Saved entries

◆ ◆ ◆ ◆ ◆

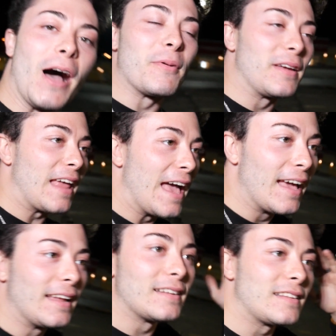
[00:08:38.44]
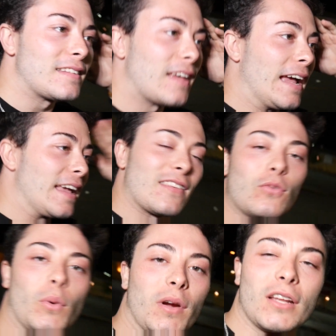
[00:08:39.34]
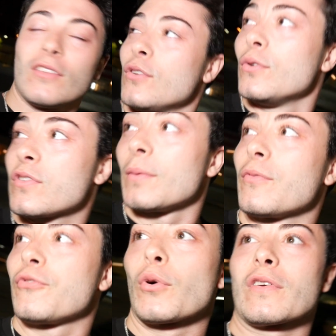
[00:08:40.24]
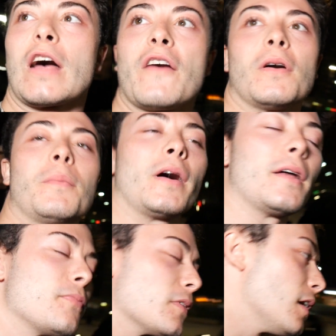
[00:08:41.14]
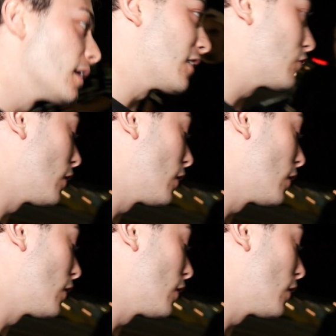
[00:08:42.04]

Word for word: Ahmed and I guess we were gonna do some floor is lava, but guess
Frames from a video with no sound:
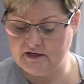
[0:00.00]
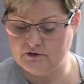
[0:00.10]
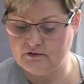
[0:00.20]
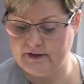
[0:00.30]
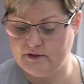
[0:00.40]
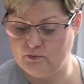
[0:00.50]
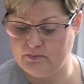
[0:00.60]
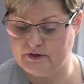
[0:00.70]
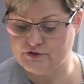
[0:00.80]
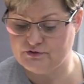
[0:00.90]
intracranial
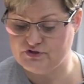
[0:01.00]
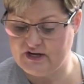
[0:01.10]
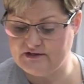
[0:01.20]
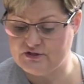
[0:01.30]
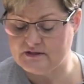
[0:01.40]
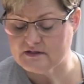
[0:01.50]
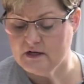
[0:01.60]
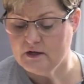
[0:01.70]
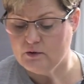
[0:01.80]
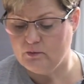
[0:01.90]
pressure changes,
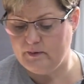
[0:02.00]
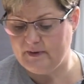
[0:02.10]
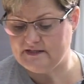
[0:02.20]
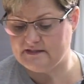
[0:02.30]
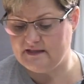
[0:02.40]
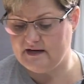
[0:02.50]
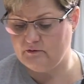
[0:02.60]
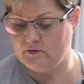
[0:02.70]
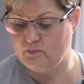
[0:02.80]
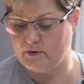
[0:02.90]
we may see
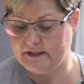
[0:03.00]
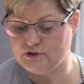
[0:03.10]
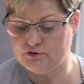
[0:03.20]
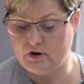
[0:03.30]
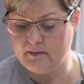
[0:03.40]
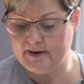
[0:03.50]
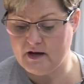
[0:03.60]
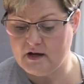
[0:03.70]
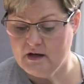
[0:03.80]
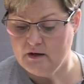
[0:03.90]
that with brain
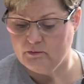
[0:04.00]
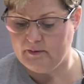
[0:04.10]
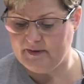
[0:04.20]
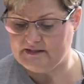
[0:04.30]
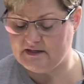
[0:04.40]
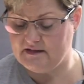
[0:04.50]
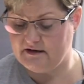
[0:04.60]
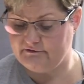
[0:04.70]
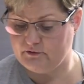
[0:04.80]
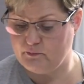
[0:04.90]
trauma, we may see
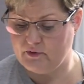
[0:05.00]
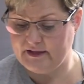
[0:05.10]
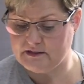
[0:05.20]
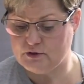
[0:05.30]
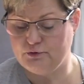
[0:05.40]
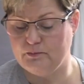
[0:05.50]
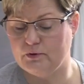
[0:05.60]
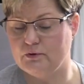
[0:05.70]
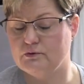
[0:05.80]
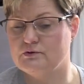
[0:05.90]
that for brain
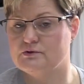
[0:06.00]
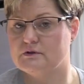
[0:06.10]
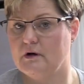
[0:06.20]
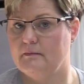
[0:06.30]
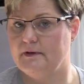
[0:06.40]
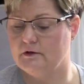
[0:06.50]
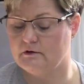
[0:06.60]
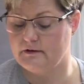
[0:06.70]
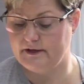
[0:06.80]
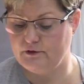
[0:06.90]
tumors,
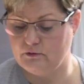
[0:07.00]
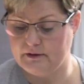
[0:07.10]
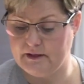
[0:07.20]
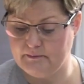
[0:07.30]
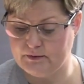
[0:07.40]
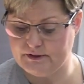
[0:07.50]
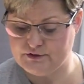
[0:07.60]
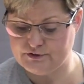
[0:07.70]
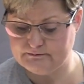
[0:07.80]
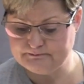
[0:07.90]
intracranial hemorrhage.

◆ ◆ ◆ ◆ ◆

Give the entries again, exactly and in full, with no image included.

[00:08:38.44]
[00:08:39.34]
[00:08:40.24]
[00:08:41.14]
[00:08:42.04]

Word for word: Ahmed and I guess we were gonna do some floor is lava, but guess
Frames from a video with no sound:
[0:00.00]
[0:00.10]
[0:00.20]
[0:00.30]
[0:00.40]
[0:00.50]
[0:00.60]
[0:00.70]
[0:00.80]
[0:00.90]
intracranial
[0:01.00]
[0:01.10]
[0:01.20]
[0:01.30]
[0:01.40]
[0:01.50]
[0:01.60]
[0:01.70]
[0:01.80]
[0:01.90]
pressure changes,
[0:02.00]
[0:02.10]
[0:02.20]
[0:02.30]
[0:02.40]
[0:02.50]
[0:02.60]
[0:02.70]
[0:02.80]
[0:02.90]
we may see
[0:03.00]
[0:03.10]
[0:03.20]
[0:03.30]
[0:03.40]
[0:03.50]
[0:03.60]
[0:03.70]
[0:03.80]
[0:03.90]
that with brain
[0:04.00]
[0:04.10]
[0:04.20]
[0:04.30]
[0:04.40]
[0:04.50]
[0:04.60]
[0:04.70]
[0:04.80]
[0:04.90]
trauma, we may see
[0:05.00]
[0:05.10]
[0:05.20]
[0:05.30]
[0:05.40]
[0:05.50]
[0:05.60]
[0:05.70]
[0:05.80]
[0:05.90]
that for brain
[0:06.00]
[0:06.10]
[0:06.20]
[0:06.30]
[0:06.40]
[0:06.50]
[0:06.60]
[0:06.70]
[0:06.80]
[0:06.90]
tumors,
[0:07.00]
[0:07.10]
[0:07.20]
[0:07.30]
[0:07.40]
[0:07.50]
[0:07.60]
[0:07.70]
[0:07.80]
[0:07.90]
intracranial hemorrhage.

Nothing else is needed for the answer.